**AIM OF THE EXERCISE:** Pictures stay out; everything else from the first line of the entries down through the line with "[0:07.00-0:08.00]" gets copied exactly.

**PROVIDED DATA:**
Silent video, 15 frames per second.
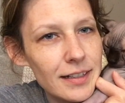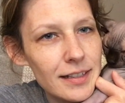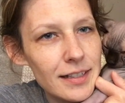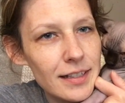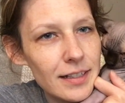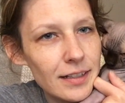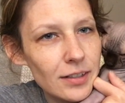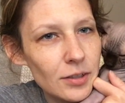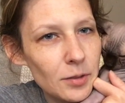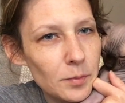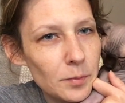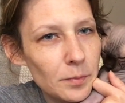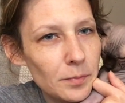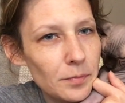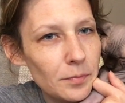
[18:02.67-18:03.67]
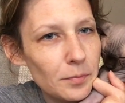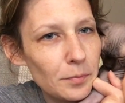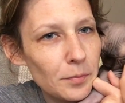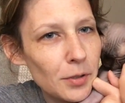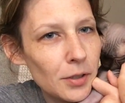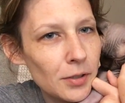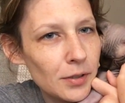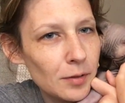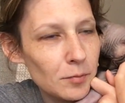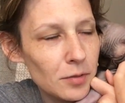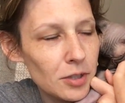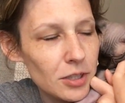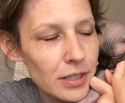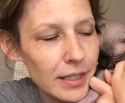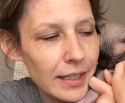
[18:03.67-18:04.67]
It's a little purring
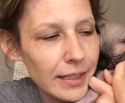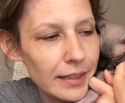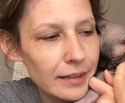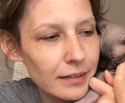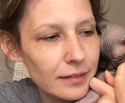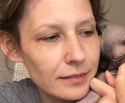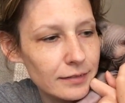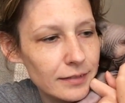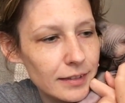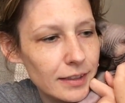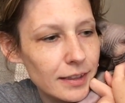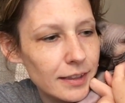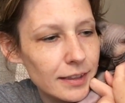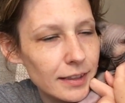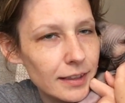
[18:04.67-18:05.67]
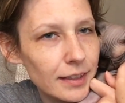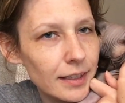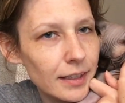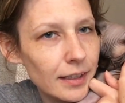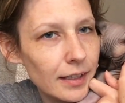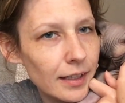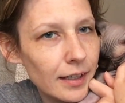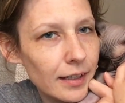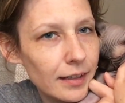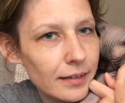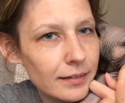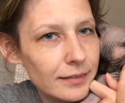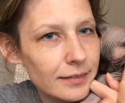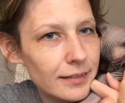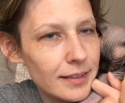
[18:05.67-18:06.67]
machine. Yeah,
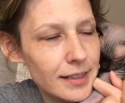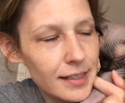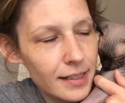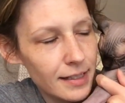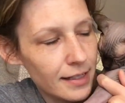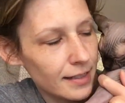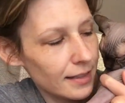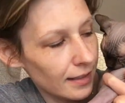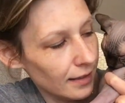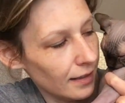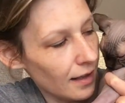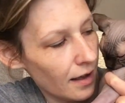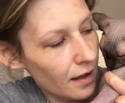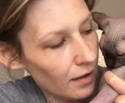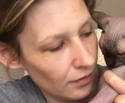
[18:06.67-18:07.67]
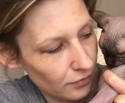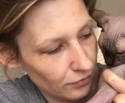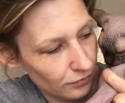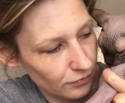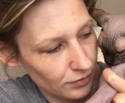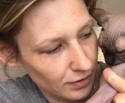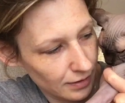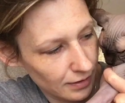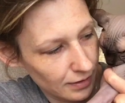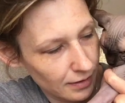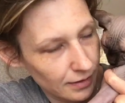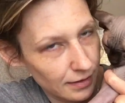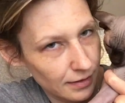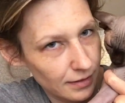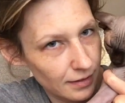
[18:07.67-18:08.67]
it's just a love.
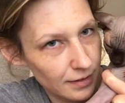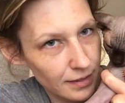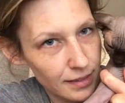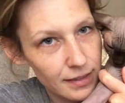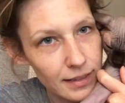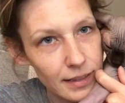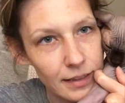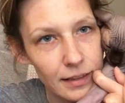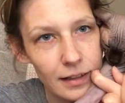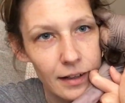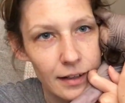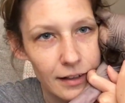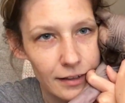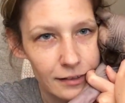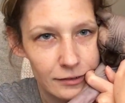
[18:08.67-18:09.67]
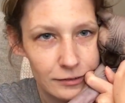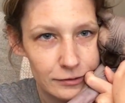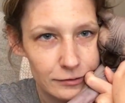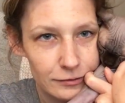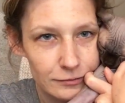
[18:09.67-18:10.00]
Just a love.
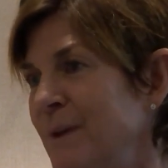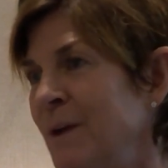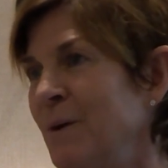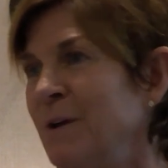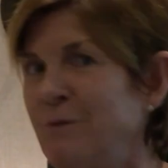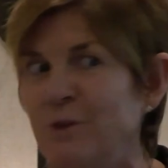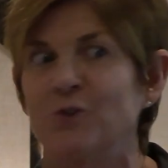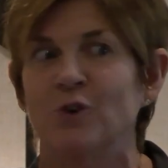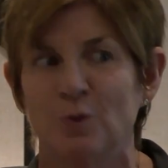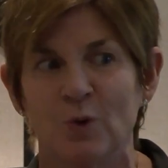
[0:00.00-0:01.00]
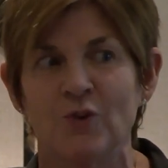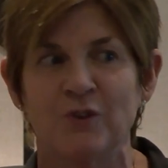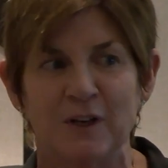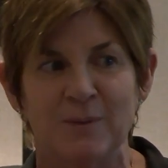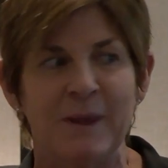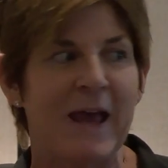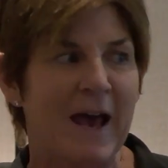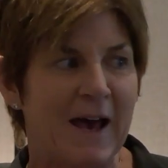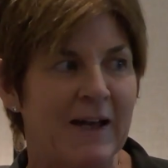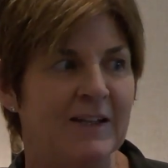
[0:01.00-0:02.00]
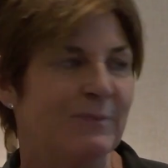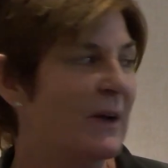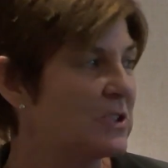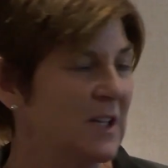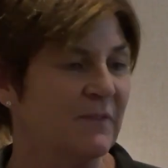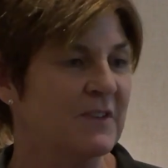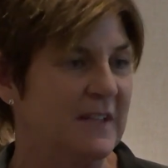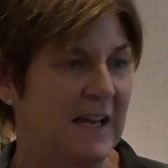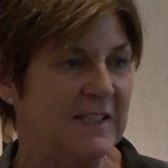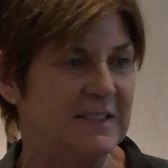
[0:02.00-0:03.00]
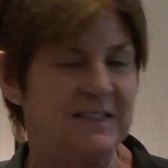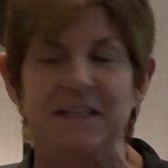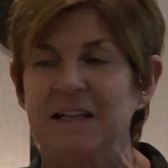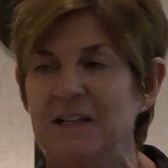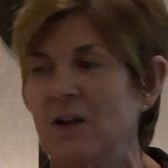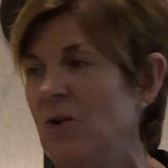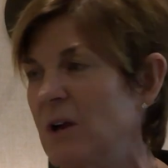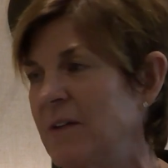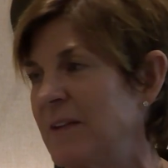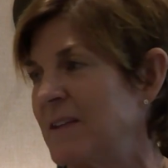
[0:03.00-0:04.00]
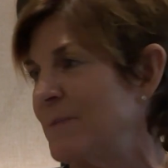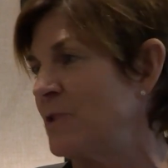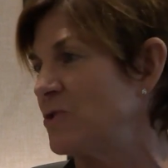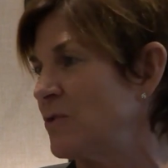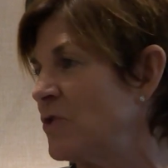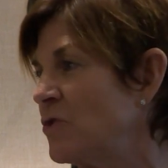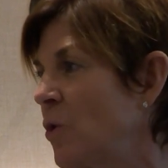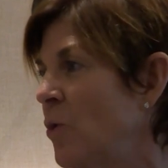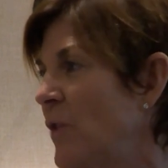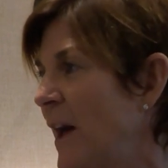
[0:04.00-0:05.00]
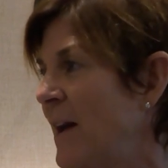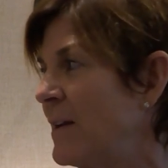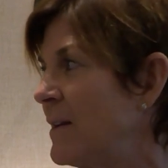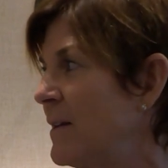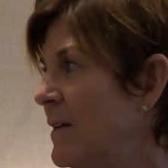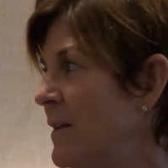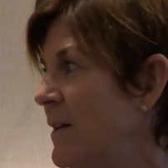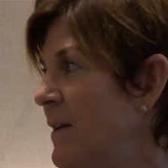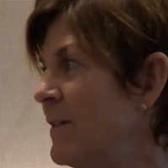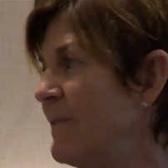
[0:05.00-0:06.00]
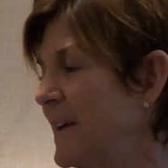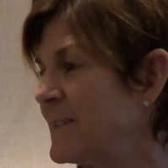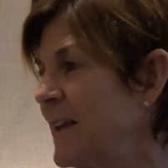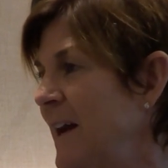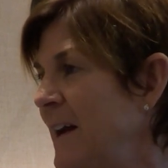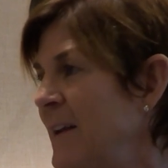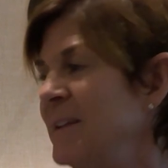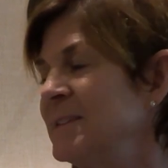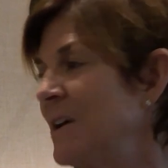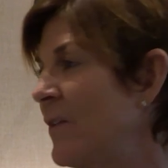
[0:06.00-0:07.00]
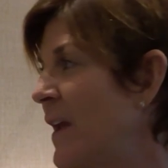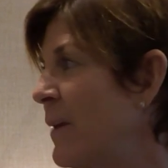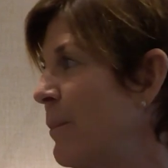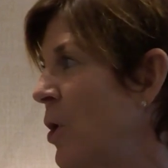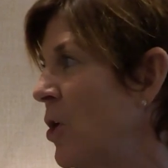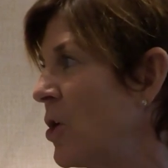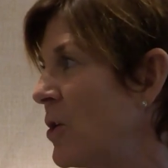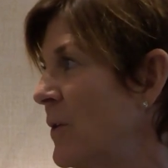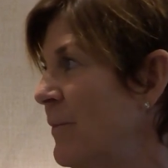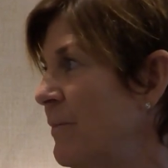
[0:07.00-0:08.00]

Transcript: you know, if there's good real estate to be had, especially if it's an agency loan, I think the special servicers hold that, fix that, and sell that at par.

**RESPONSE FOR THIS EXERCISE:**
Silent video, 15 frames per second.
[18:02.67-18:03.67]
[18:03.67-18:04.67]
It's a little purring
[18:04.67-18:05.67]
[18:05.67-18:06.67]
machine. Yeah,
[18:06.67-18:07.67]
[18:07.67-18:08.67]
it's just a love.
[18:08.67-18:09.67]
[18:09.67-18:10.00]
Just a love.
[0:00.00-0:01.00]
[0:01.00-0:02.00]
[0:02.00-0:03.00]
[0:03.00-0:04.00]
[0:04.00-0:05.00]
[0:05.00-0:06.00]
[0:06.00-0:07.00]
[0:07.00-0:08.00]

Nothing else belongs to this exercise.